On the whole, Hankenstein is a bit heavy on corny gimmicks, but there are bright spots. Angry is capable of occasional lyrical flash, and I'm guessing the hometown bar is packed on the weekends the Killbillies hold forth. "202" and "Whiskey" both are first-rate songs, and the character who inhabits "Jawbone" pulls no punches with his cynical world view while describing why he wants to become "the biggest bastard you have ever met."

If you like bands with a sense of humor and songs about cars and girls that will break your heart every time, you'll like Johnny. -- M.P. Brannan


FLAGPOLE MAGAZINE, November 6, 1996 Athens, GA

YEAH, BUT KILLBILLIES IN A VW BUS?

Just the other day, I was at the corner of West Broad and Pulaski when a green and white beat-up Volkswagen van pulled up beside me.
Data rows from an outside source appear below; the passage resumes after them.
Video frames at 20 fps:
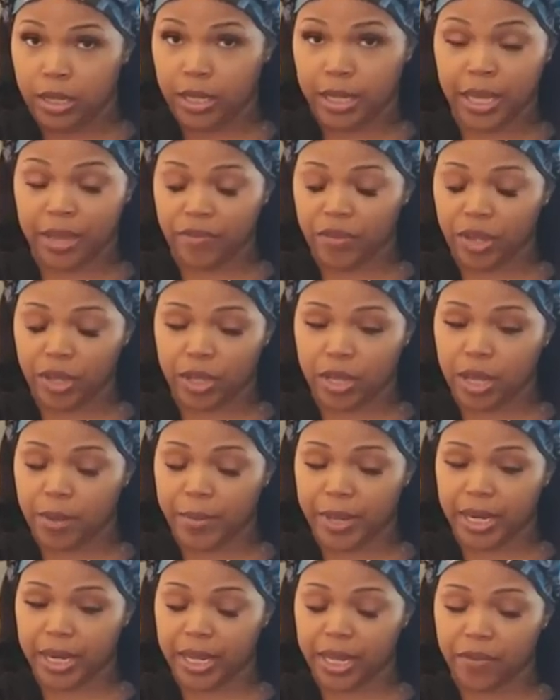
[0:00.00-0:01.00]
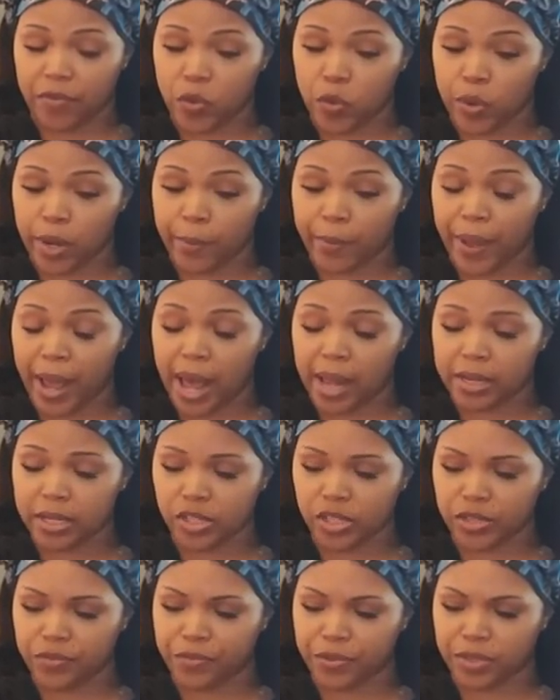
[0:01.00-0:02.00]
giving coming to give you an
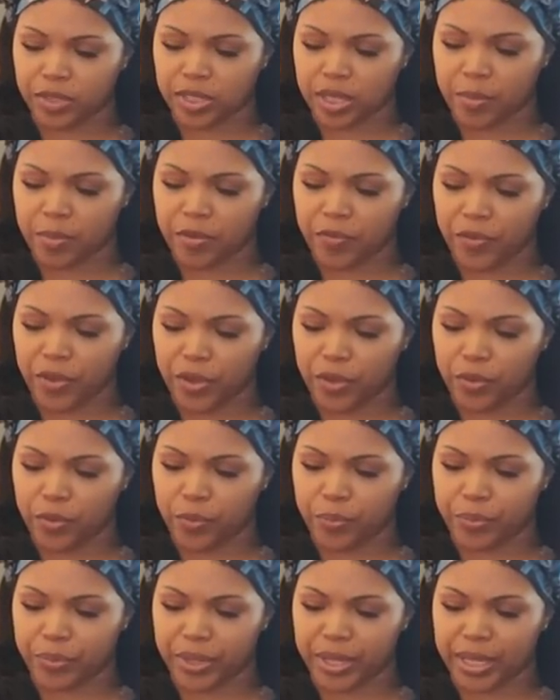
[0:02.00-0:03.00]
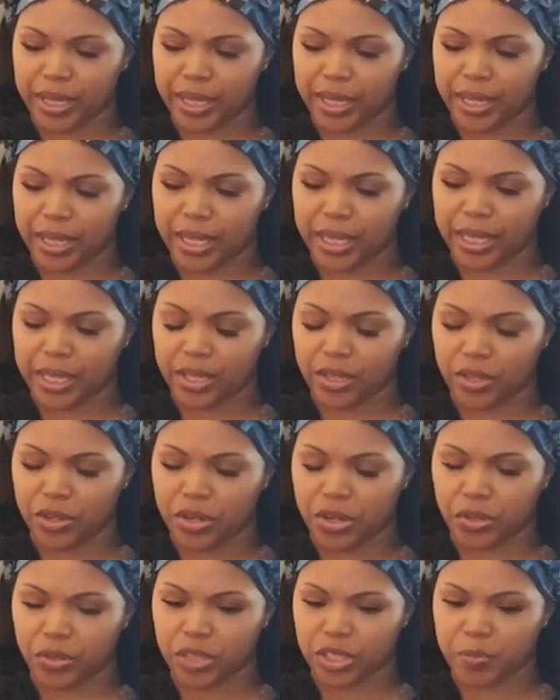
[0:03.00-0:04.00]
apology for some of you, but you
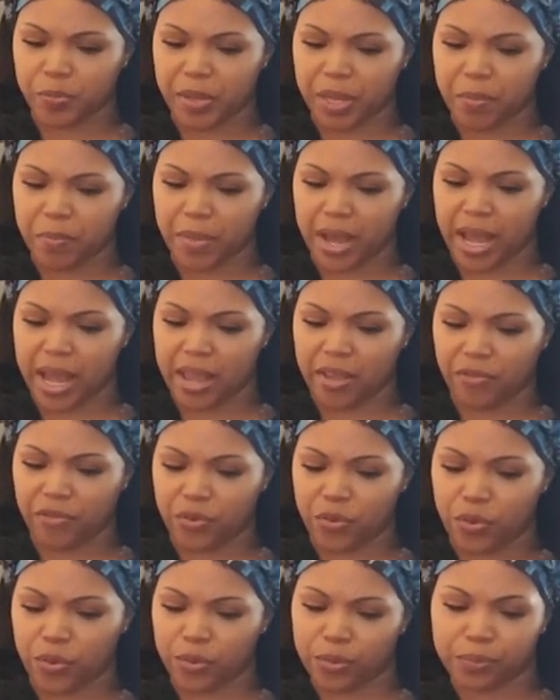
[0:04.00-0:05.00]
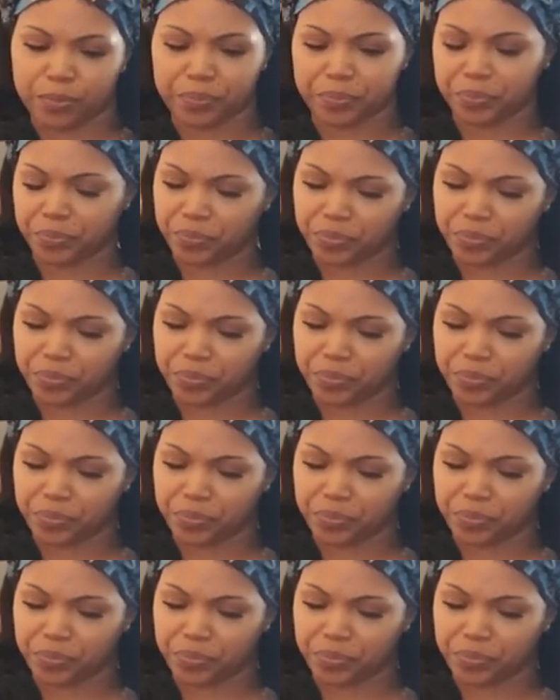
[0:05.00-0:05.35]
know, just be mindful.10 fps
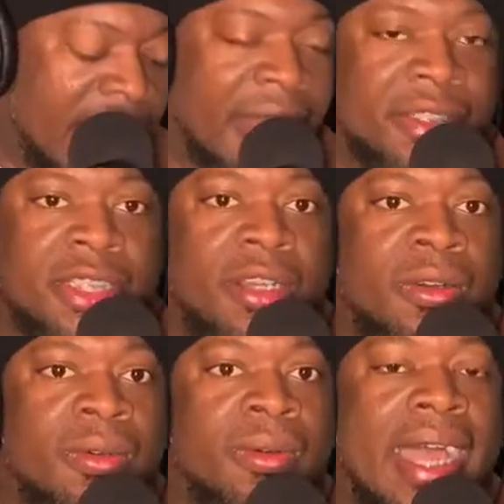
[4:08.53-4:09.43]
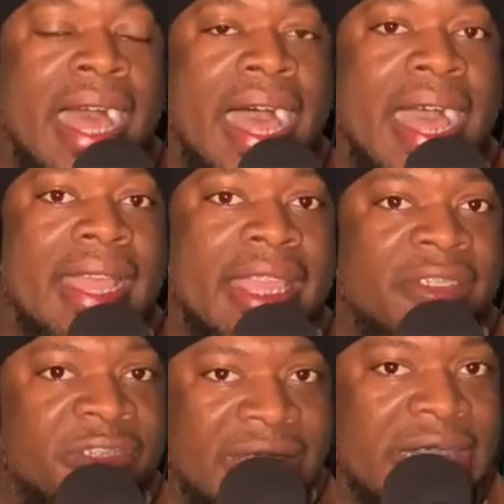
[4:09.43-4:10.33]
And so
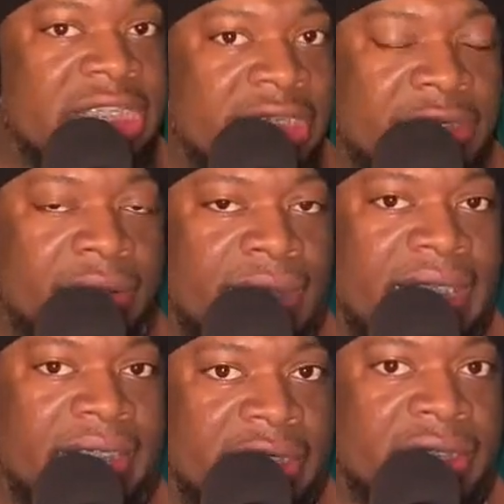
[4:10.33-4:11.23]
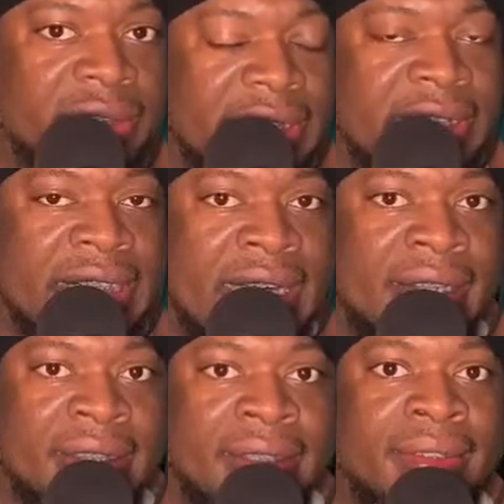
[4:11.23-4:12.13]
if this truly is Suzy and
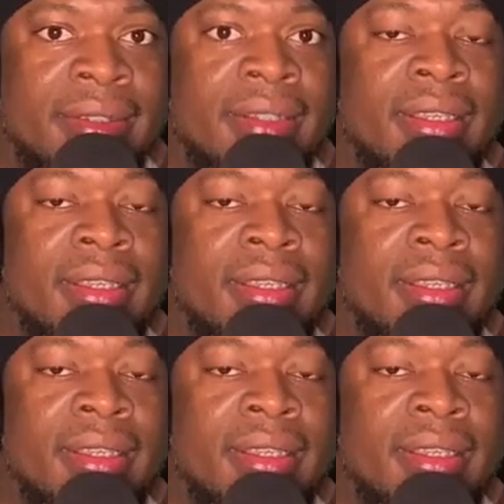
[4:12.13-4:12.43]
Jonathan,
A guy leaned out the window and inquired with a rasp: "Hey Hayseed, you wanna race?"

Taking inventory of my Pinto-powered auto and being completely unaware of what was being wagered, I decided to respectfully decline the offer.
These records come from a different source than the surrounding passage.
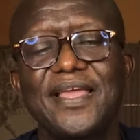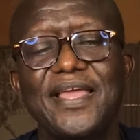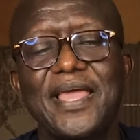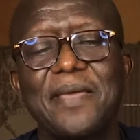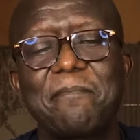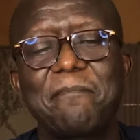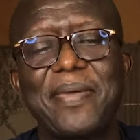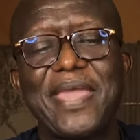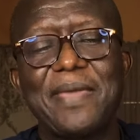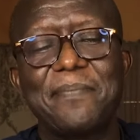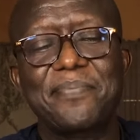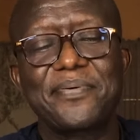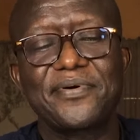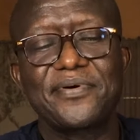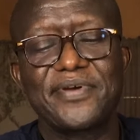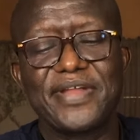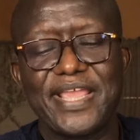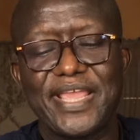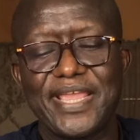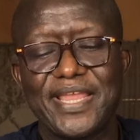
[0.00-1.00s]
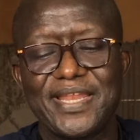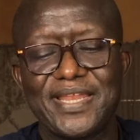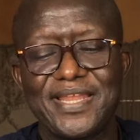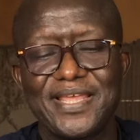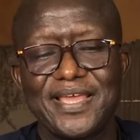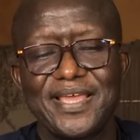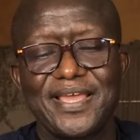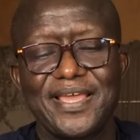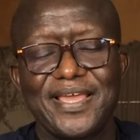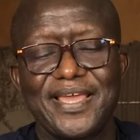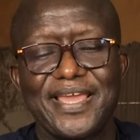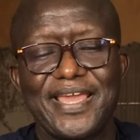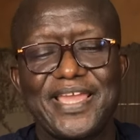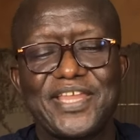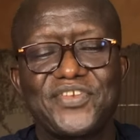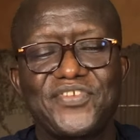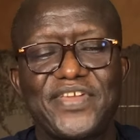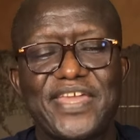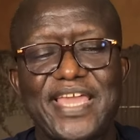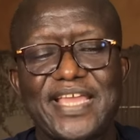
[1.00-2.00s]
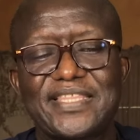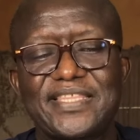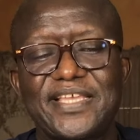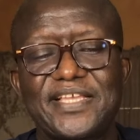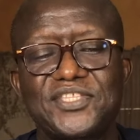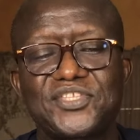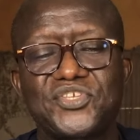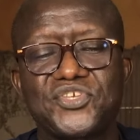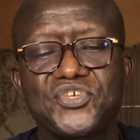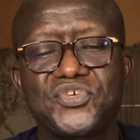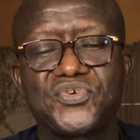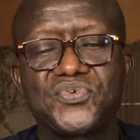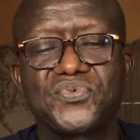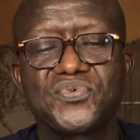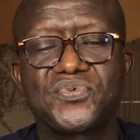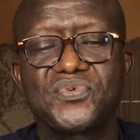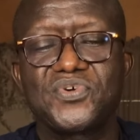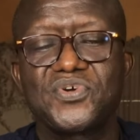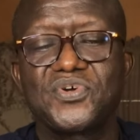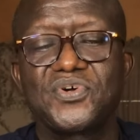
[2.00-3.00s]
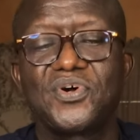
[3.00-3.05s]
a paper indicating to you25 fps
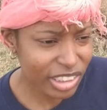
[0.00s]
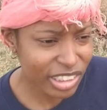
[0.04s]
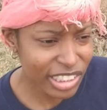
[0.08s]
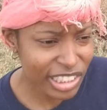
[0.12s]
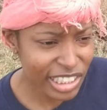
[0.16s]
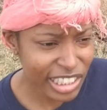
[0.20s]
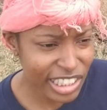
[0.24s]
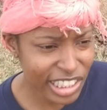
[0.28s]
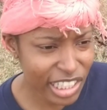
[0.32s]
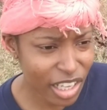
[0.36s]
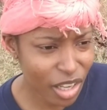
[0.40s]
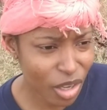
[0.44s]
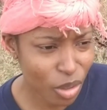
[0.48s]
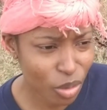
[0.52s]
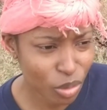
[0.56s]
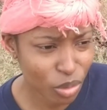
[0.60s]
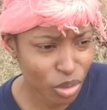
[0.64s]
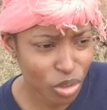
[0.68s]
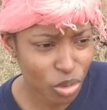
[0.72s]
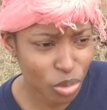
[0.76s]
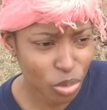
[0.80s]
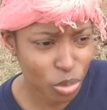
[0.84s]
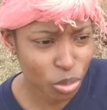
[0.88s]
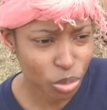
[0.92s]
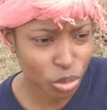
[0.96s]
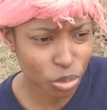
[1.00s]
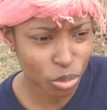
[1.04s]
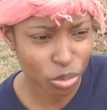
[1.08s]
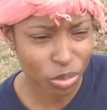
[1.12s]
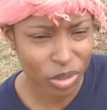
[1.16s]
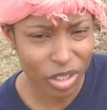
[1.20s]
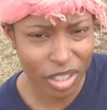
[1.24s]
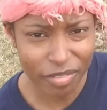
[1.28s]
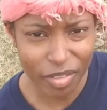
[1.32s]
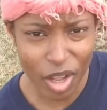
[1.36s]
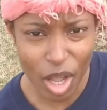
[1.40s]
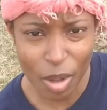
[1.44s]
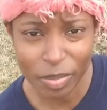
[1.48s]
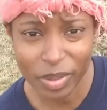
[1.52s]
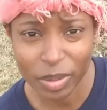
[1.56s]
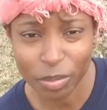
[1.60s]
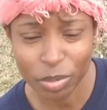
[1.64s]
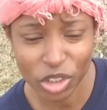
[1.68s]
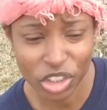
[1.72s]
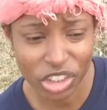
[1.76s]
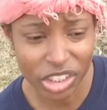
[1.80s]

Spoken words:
So you, of all people,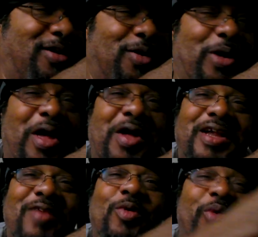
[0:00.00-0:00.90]
Even when I
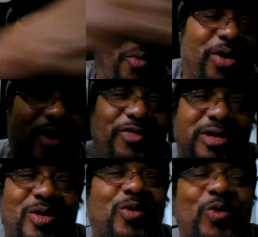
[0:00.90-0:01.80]
went off to school,
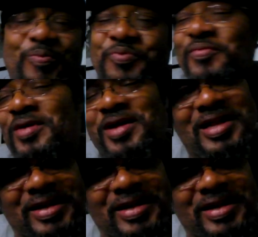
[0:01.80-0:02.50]
he lived in myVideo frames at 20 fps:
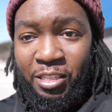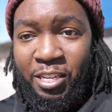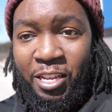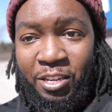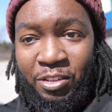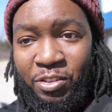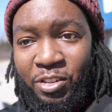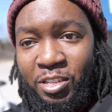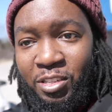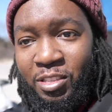
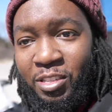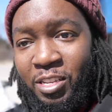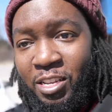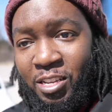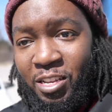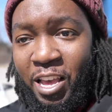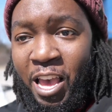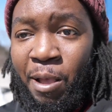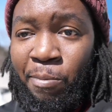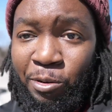interest,
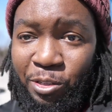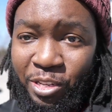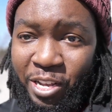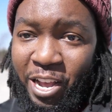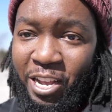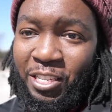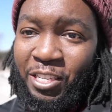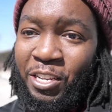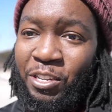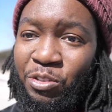the
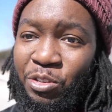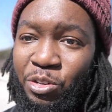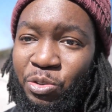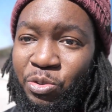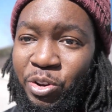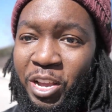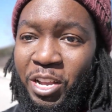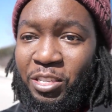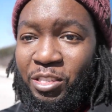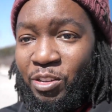amortized interest rate.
"Well, do you know where I could get some decent beer, and I don't mean none of this Heineken or Rolling Rock crap either," he bellowed. "I mean real beer."

I indicated the location of the nearest suitable drinking establishment and the van took off, ran the red light and two-wheeled it around the corner, leaving some empty PBR cans rolling on the ground.
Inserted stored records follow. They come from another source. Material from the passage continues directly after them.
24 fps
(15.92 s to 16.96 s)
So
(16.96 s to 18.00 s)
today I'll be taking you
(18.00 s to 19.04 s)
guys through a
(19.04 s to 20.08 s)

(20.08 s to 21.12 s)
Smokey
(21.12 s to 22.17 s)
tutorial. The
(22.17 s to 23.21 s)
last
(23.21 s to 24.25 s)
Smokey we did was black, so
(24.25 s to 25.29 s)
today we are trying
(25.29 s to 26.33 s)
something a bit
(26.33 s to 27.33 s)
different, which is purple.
"What was that?" I asked the man on the corner who had witnessed the spillage.

"That was Angry Johnny and the Killbillies," the man on the corner said. "And if you ain't heard a livin', lovin', dyin', drinkin' and killin' song the way Angry and his Killbillies do it, then you ain't heard shit."

The group, which hails from Easthampton, Mass., and features Angry Johnny on vocals and guitar, Jim Joe Greedy on bass, Al Camino on guitar and lap steel and Finsman Animall Kaisla on drums, are out raising a maelstrom of havoc and running from the law in support of their new Tar Hut release, Hankenstein.

Angry Johnny and the Killbillies (which in no "way, shape or form" has any member of the band Killbilly in it) made a name for themselves as a side stage act during the Lollapalooza tour in 1995. But their down-home sensibilities got thrown for a loop at a tour stop in New York City when the band stopped their performance mid-set because they thought their amps were on fire. (No one bothered to tell the band about the smoke machine that was set up.)

But they rolled into the studio right after the tour and cut nearly 70 songs in a three-month period, 15 of which comprise Hankenstein. In the album, Angry Johnny sings about cars, racing, drinking, death and the occasional chainsaw in songs that are wrapped up in rock-a-country psycho-billy beat with some two-part Buck Owens/Roy Clark harmonies thrown in to boot. But the band also works in the realm of straight-up rock in the blistering guitar-layered "Jesus, Please Come On Down," to the spooky cool of "Mr. Undertaker" and the fireside stomp of "Jawbone" and "Racing the Train."

Hankenstein veers from darkly foreboding to wry and all usually within the same song, much like Johnny Cash did circa his alcohol-soaked Live at Folsom Prison. But as happy as the band is with their new album, they are also damn proud of the amount of beer consumption at their shows. -- Dave Basham


HUH, November 1996
ANGRY JOHNNY & THE KILLBILLIES "Hankenstein"

Angry Johnny is your basic psychobilly: he begins his debut with a song about a jealous husband chainsawing the meter man, then he segues neatly into "Mr. Undertaker," imploring that his remains be made to look nice for the folks. Mr. Johnny would seem to be a deeply troubled chap, and apparently all this anger, and this issues he has with loving and being left, haven't yet been worked out in group. If all that's true, then this is a remarkable and remarkably disturbing collection of character sketches. Except for "Poor Little Raccoon": If it ain't "Dead Skunk In The Middle Of The Road," I don't want to hear about it.